HOW TO COMPLETE THIS TASK — With the pictures omitted, set down exactly the lines from the one that contains "[0:01.00-0:02.00]" through the last line of the data.

[Saved entries]
═══
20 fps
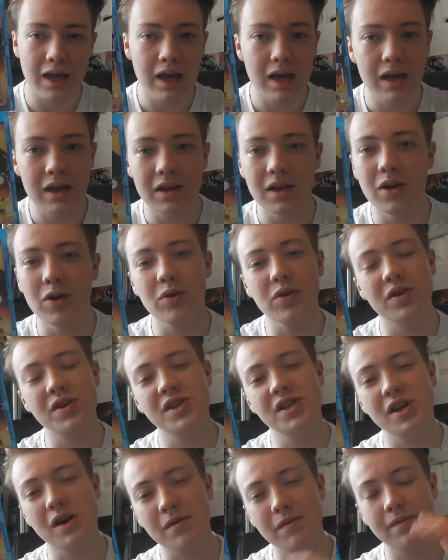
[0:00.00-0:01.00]
you know, there's
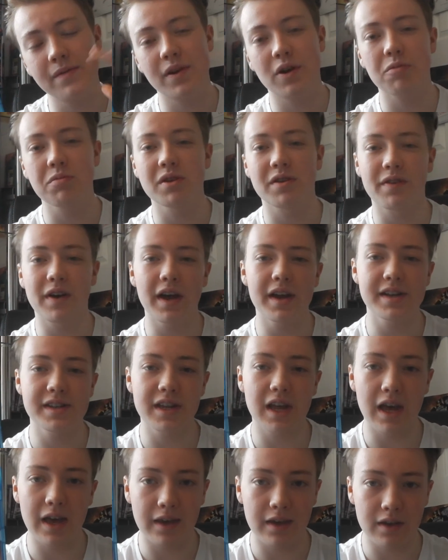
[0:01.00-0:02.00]
some films of his that
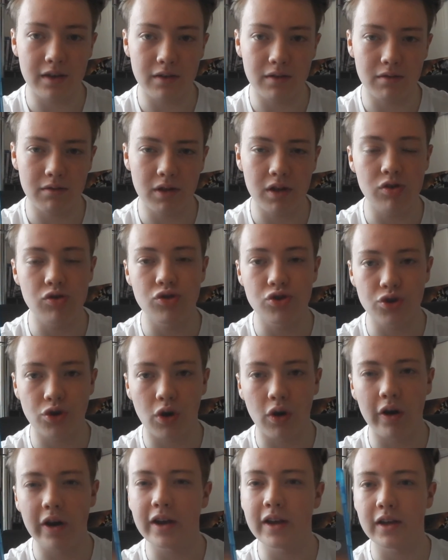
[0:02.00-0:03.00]
I can
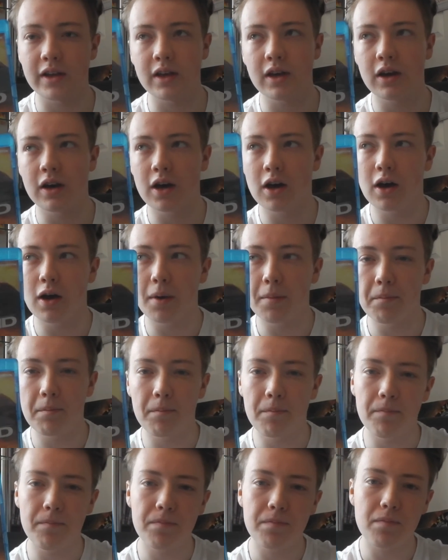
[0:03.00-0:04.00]
enjoy.
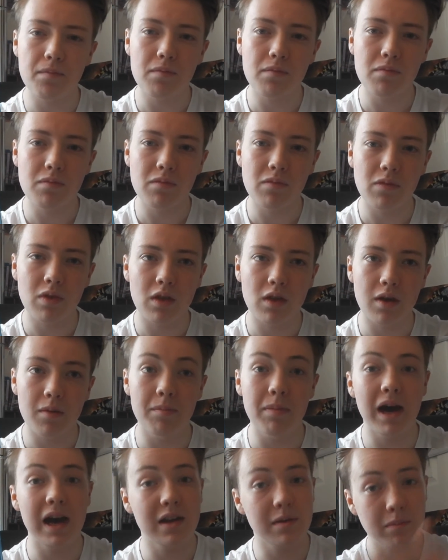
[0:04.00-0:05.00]

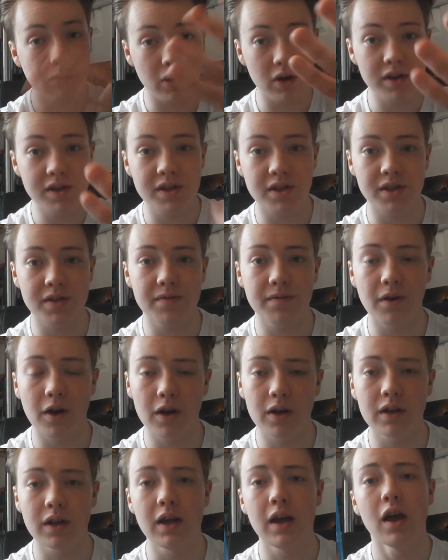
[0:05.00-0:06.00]
Bad Boys is
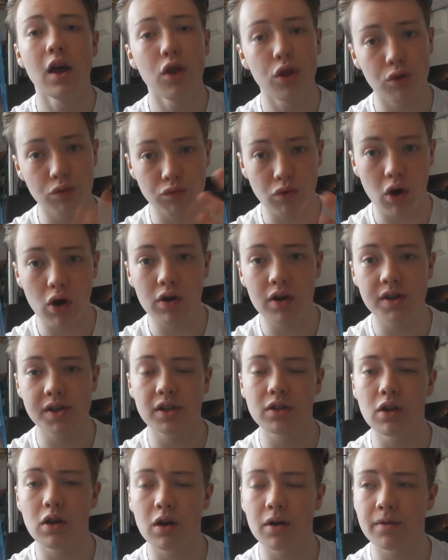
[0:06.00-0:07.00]
fun. The Rock is a
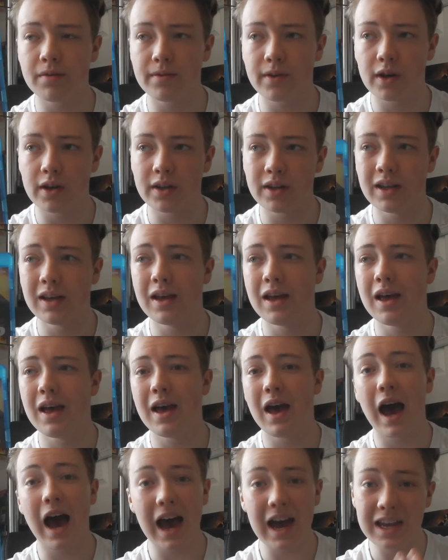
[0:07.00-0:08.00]
lot of fun.
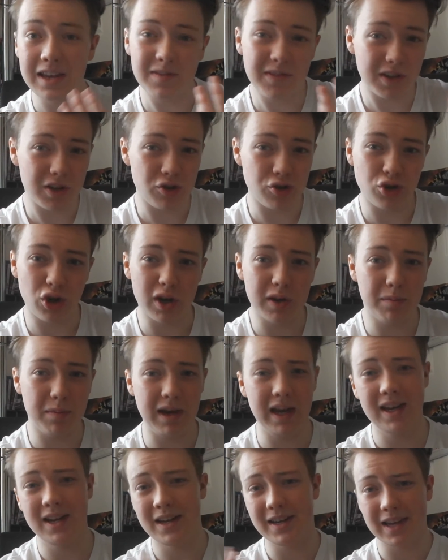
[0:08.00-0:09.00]
I even enjoyed
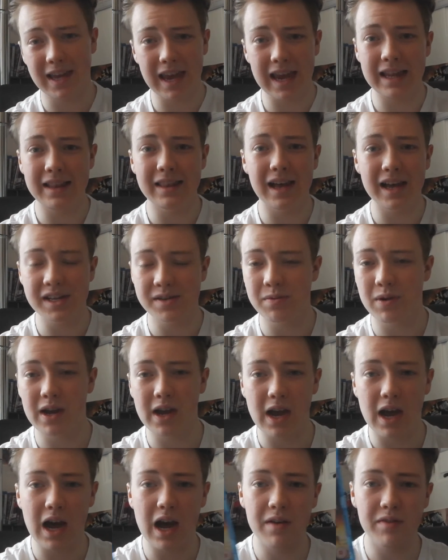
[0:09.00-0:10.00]
Pain and Gain. That's why I
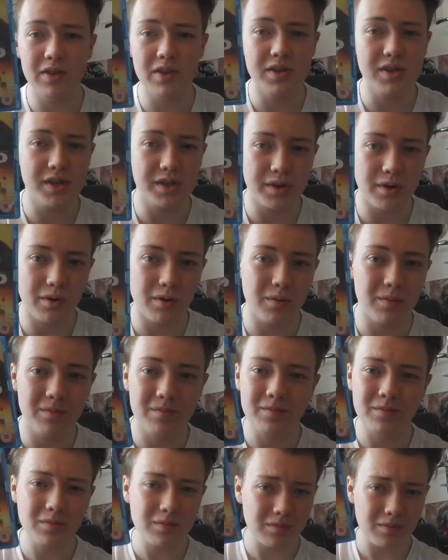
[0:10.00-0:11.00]
have it. So,
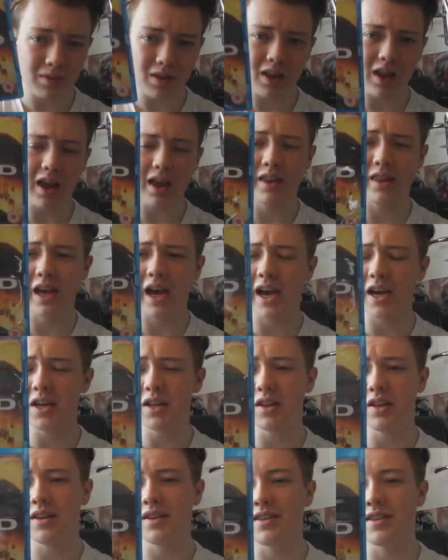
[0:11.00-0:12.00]
The
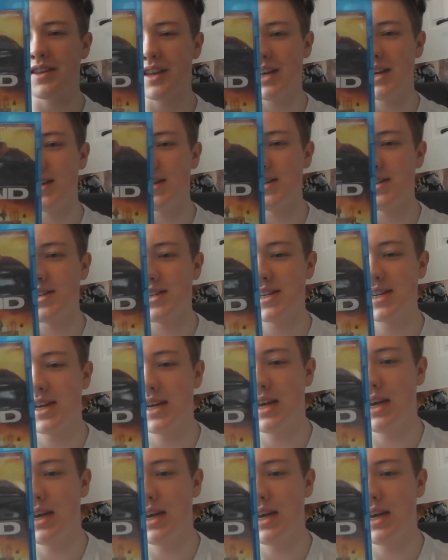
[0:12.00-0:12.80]
Island is.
═══
FINAL ANSWER —
[0:01.00-0:02.00]
some films of his that
[0:02.00-0:03.00]
I can
[0:03.00-0:04.00]
enjoy.
[0:04.00-0:05.00]

[0:05.00-0:06.00]
Bad Boys is
[0:06.00-0:07.00]
fun. The Rock is a
[0:07.00-0:08.00]
lot of fun.
[0:08.00-0:09.00]
I even enjoyed
[0:09.00-0:10.00]
Pain and Gain. That's why I
[0:10.00-0:11.00]
have it. So,
[0:11.00-0:12.00]
The
[0:12.00-0:12.80]
Island is.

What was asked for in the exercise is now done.